**Listed records**
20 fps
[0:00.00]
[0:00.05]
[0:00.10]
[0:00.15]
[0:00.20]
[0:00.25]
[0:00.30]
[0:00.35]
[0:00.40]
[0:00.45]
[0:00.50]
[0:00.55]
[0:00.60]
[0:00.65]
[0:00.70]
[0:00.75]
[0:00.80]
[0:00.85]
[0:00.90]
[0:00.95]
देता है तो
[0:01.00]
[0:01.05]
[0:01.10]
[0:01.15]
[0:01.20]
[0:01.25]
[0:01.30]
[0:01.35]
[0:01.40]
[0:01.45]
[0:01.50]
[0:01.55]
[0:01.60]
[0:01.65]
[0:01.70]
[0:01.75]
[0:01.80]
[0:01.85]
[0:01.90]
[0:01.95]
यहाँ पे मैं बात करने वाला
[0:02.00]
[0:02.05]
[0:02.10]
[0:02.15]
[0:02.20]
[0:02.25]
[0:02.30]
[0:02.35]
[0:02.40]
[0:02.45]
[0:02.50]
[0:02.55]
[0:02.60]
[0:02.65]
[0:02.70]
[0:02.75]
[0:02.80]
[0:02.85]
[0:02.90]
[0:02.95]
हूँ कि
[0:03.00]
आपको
* * *
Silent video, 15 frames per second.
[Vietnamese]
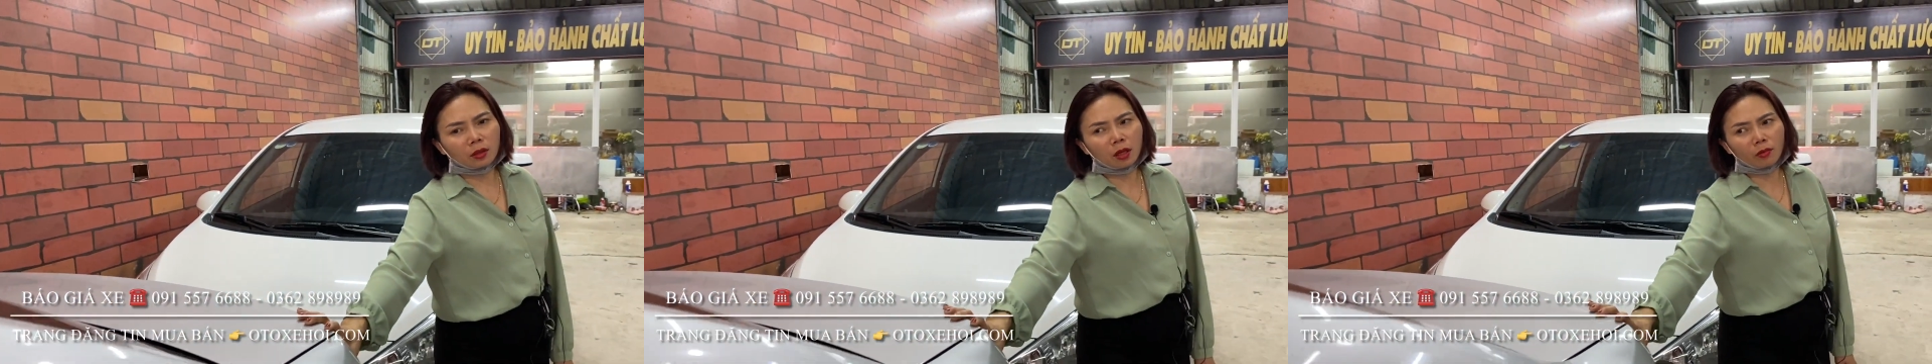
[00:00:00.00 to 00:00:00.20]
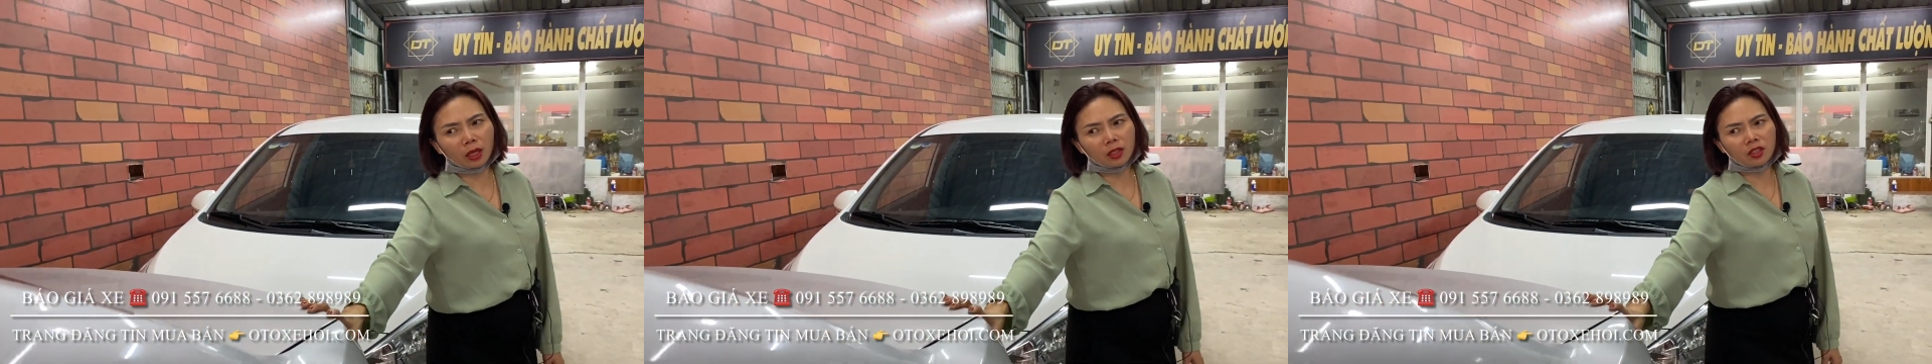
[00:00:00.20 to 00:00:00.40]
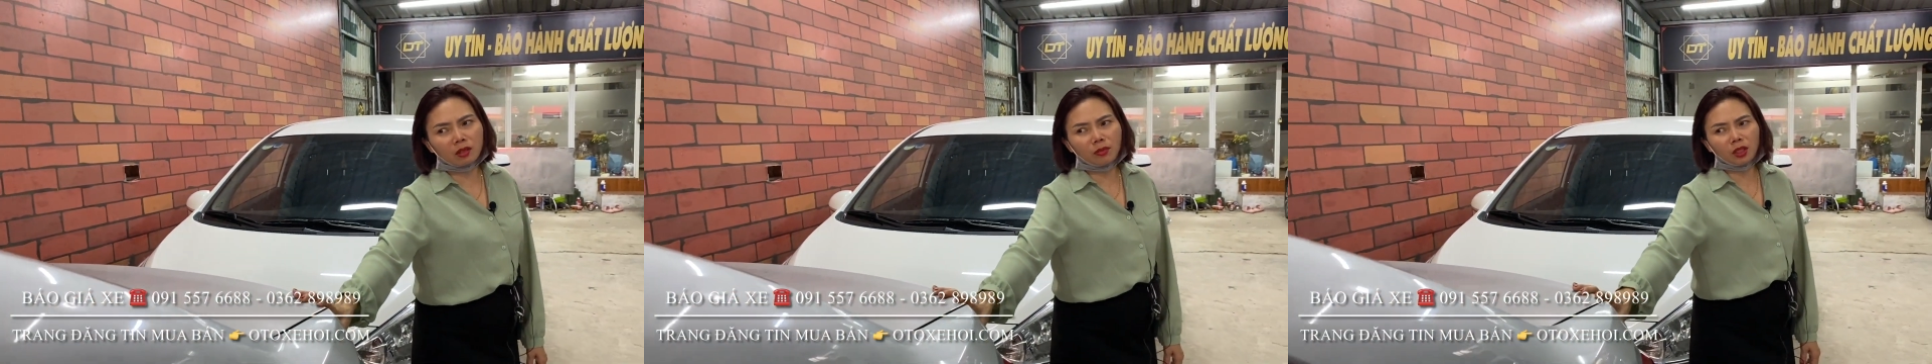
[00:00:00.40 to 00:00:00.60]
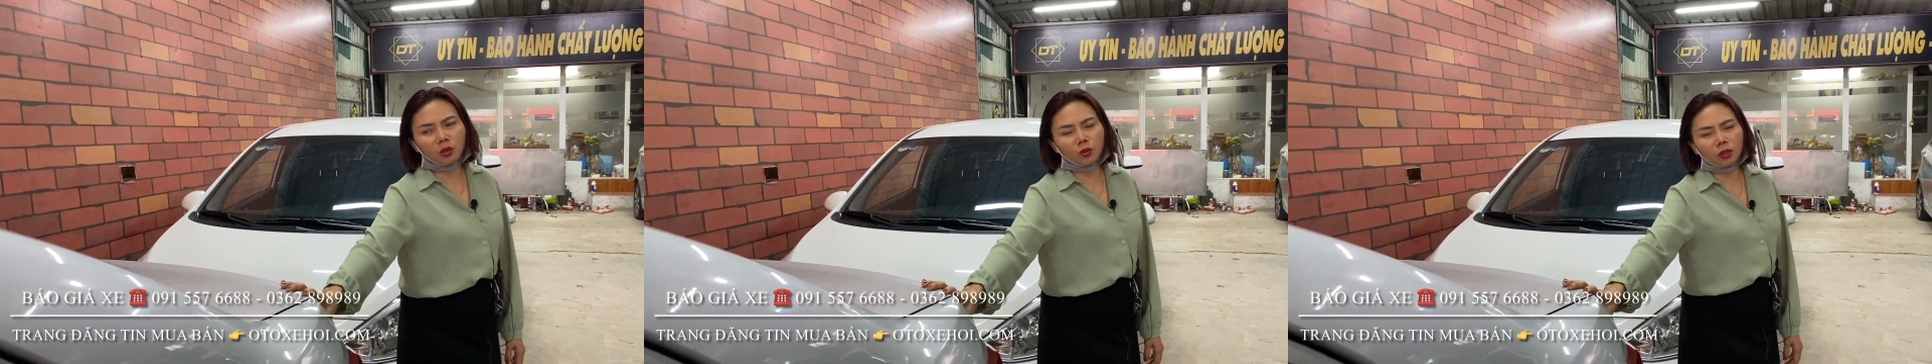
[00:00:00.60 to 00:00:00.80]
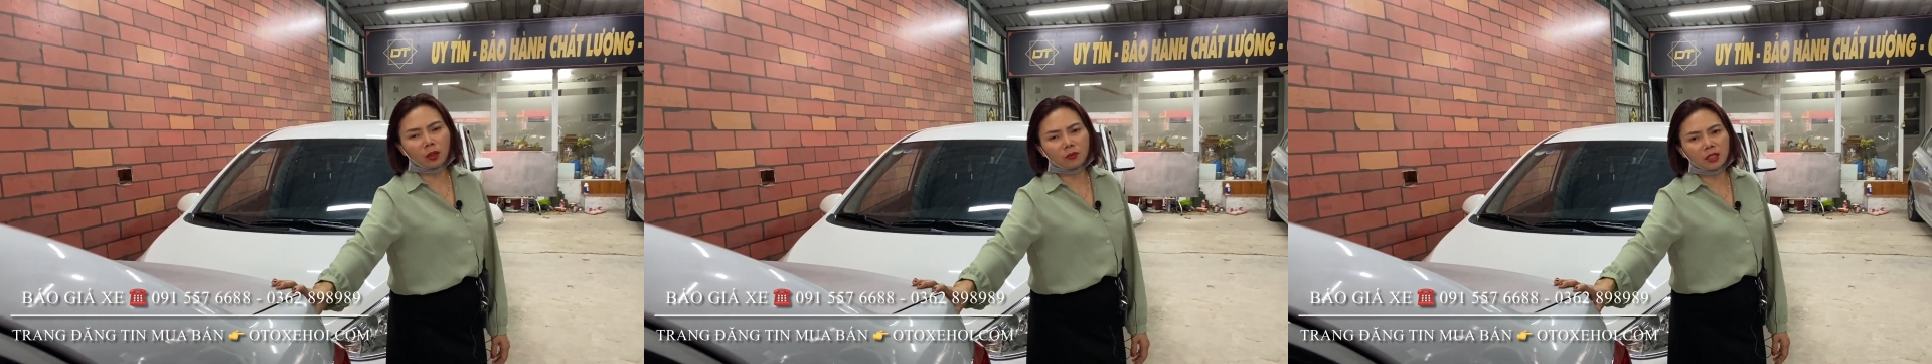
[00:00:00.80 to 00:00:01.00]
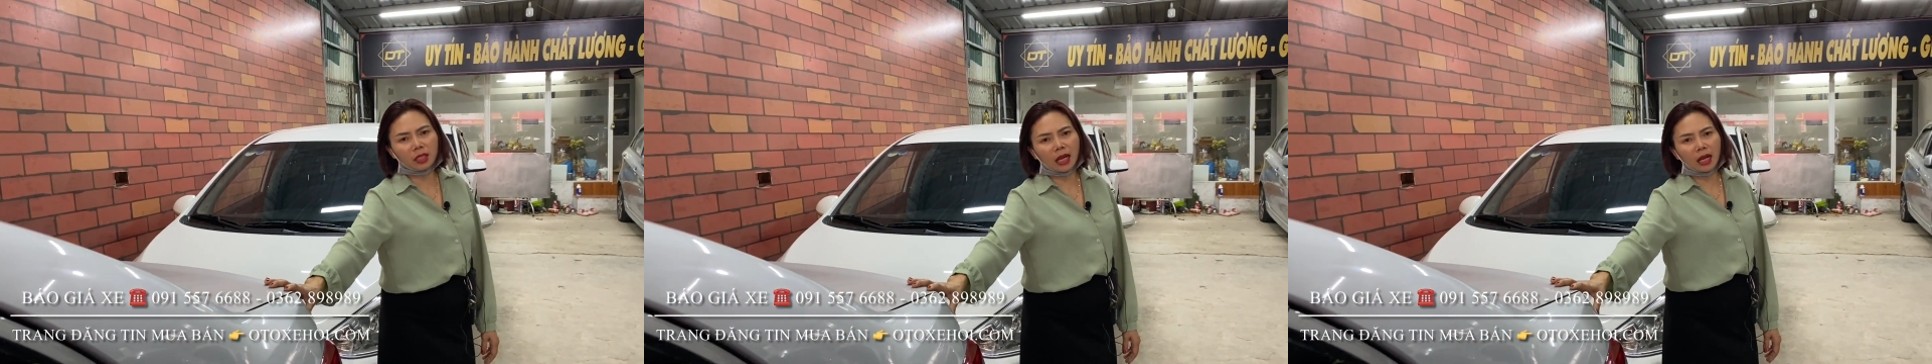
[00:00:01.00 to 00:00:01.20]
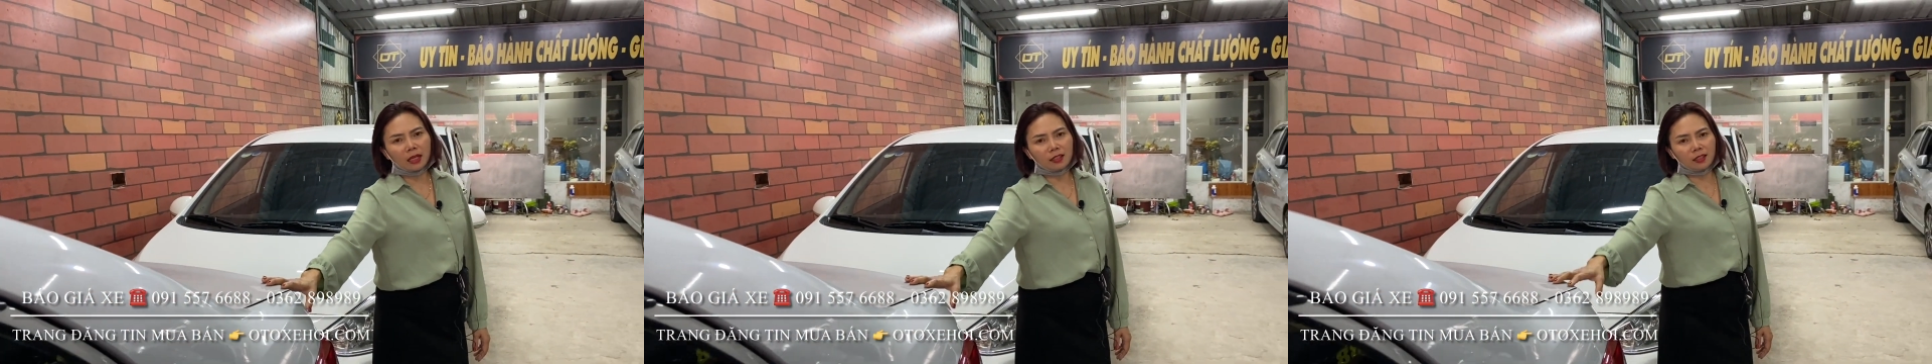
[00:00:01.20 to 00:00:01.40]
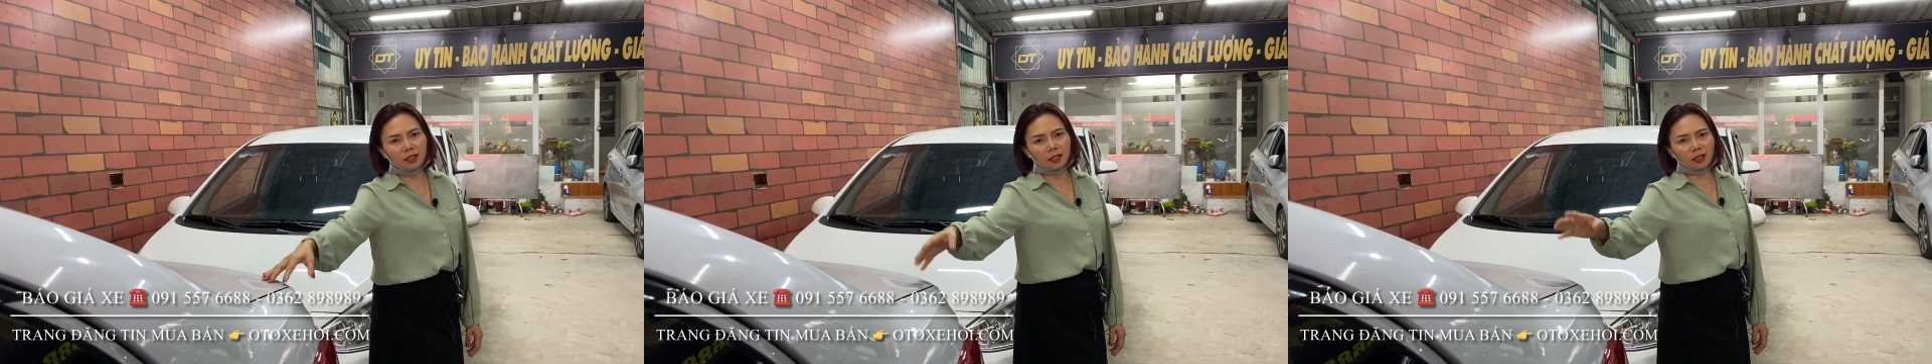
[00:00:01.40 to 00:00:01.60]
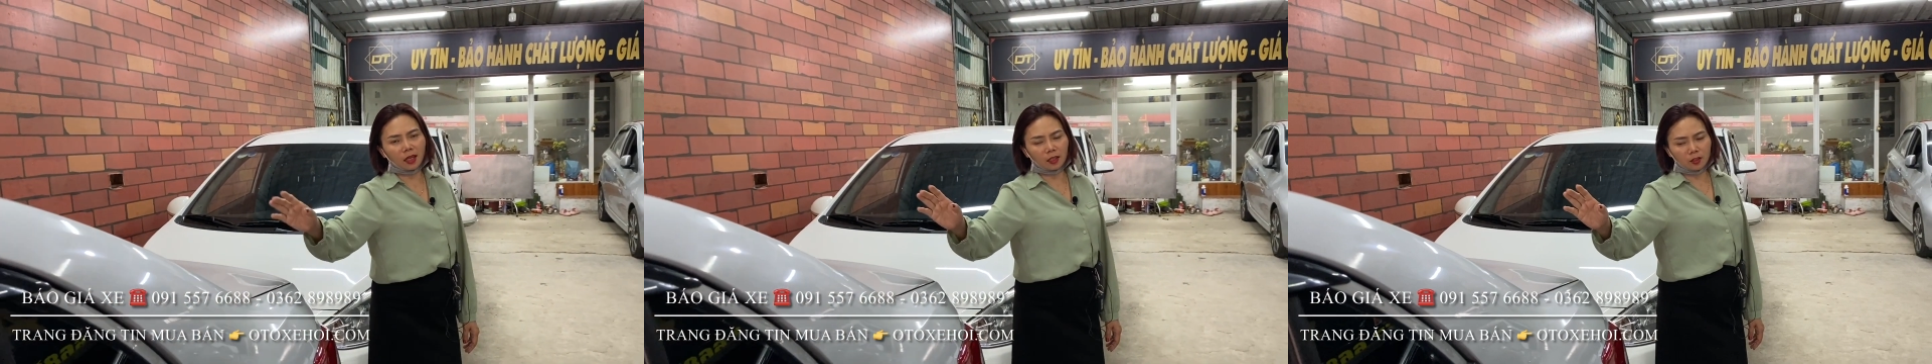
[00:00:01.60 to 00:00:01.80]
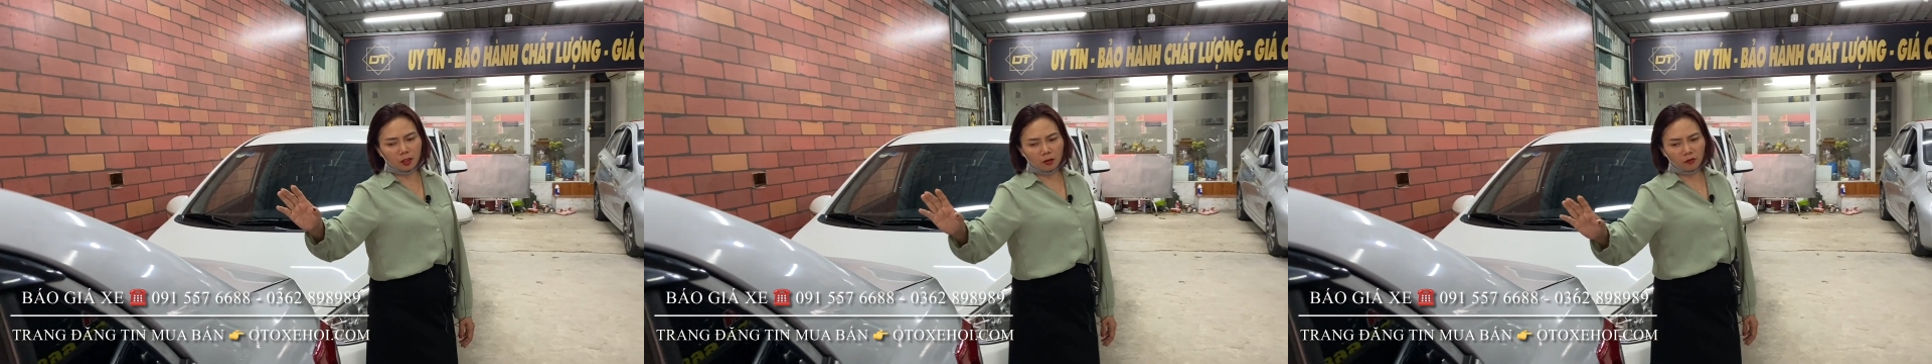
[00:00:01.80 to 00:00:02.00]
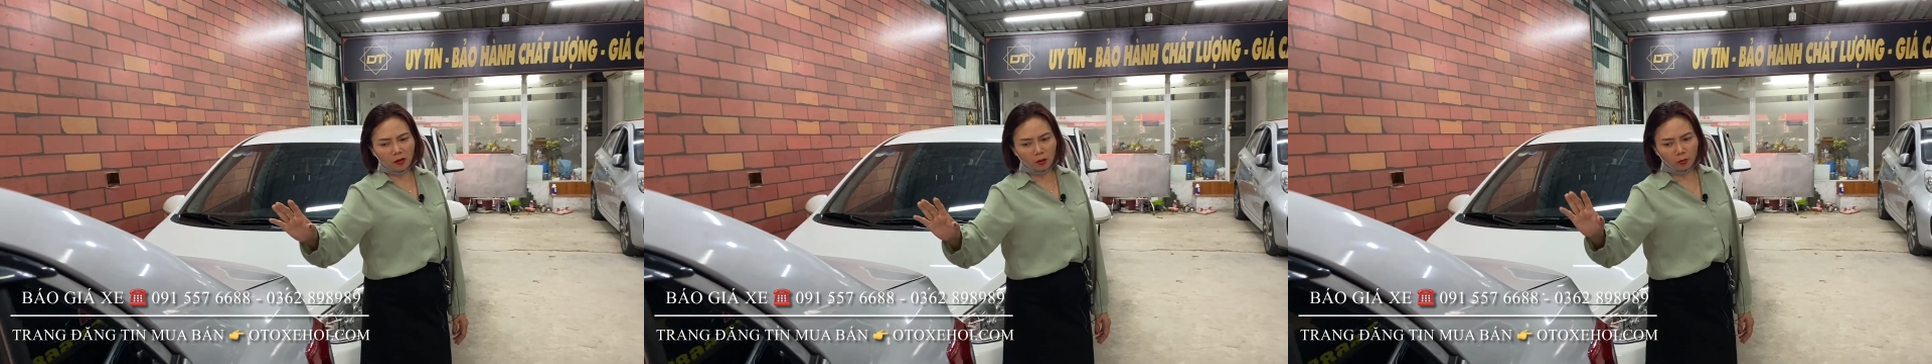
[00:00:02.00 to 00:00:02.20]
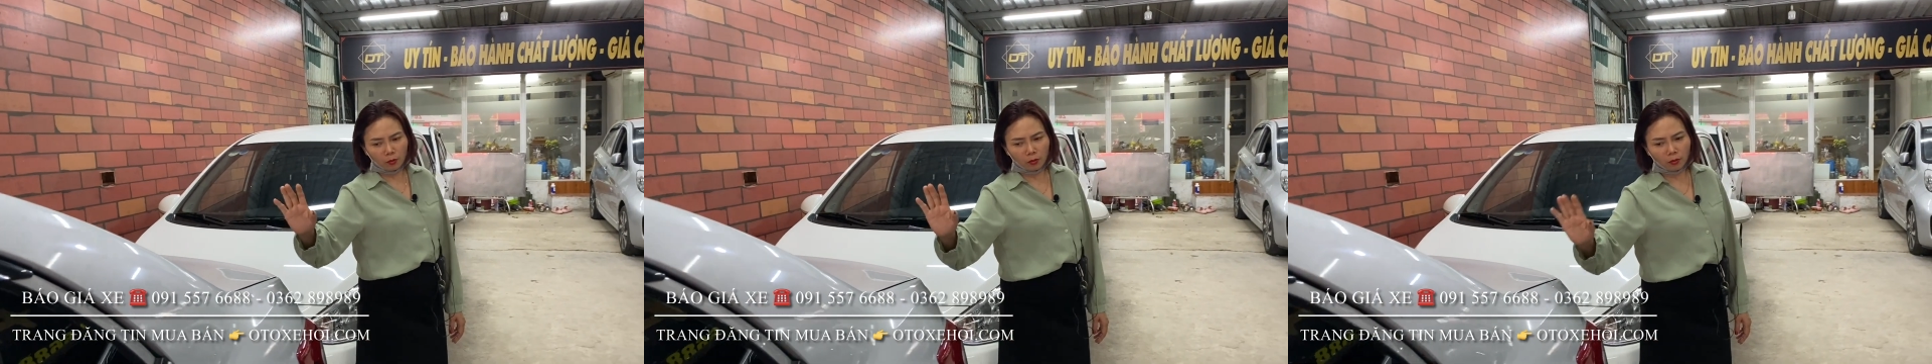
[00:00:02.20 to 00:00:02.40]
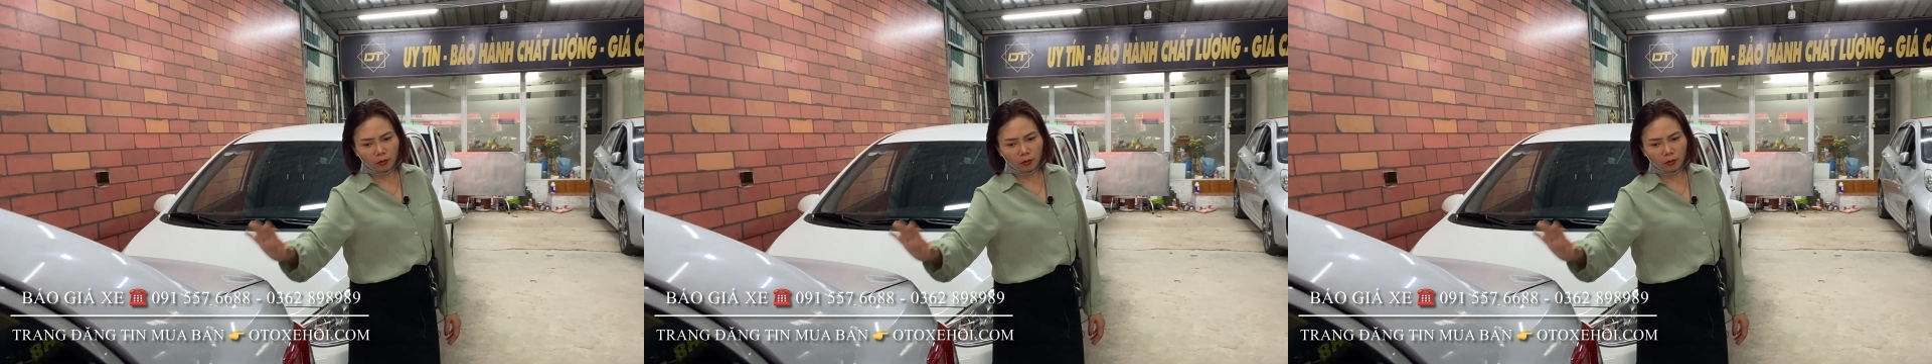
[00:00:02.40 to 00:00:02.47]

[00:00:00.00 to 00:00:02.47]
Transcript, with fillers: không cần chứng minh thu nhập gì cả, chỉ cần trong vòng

**Exercise objective**
Give exactly the lines above that run from the line with "[00:00:00.60 to 00:00:00.80]" to the line with "Transcript, with fillers: không", both included, leaving every picture out.

**Exercise response**
[00:00:00.60 to 00:00:00.80]
[00:00:00.80 to 00:00:01.00]
[00:00:01.00 to 00:00:01.20]
[00:00:01.20 to 00:00:01.40]
[00:00:01.40 to 00:00:01.60]
[00:00:01.60 to 00:00:01.80]
[00:00:01.80 to 00:00:02.00]
[00:00:02.00 to 00:00:02.20]
[00:00:02.20 to 00:00:02.40]
[00:00:02.40 to 00:00:02.47]

[00:00:00.00 to 00:00:02.47]
Transcript, with fillers: không cần chứng minh thu nhập gì cả, chỉ cần trong vòng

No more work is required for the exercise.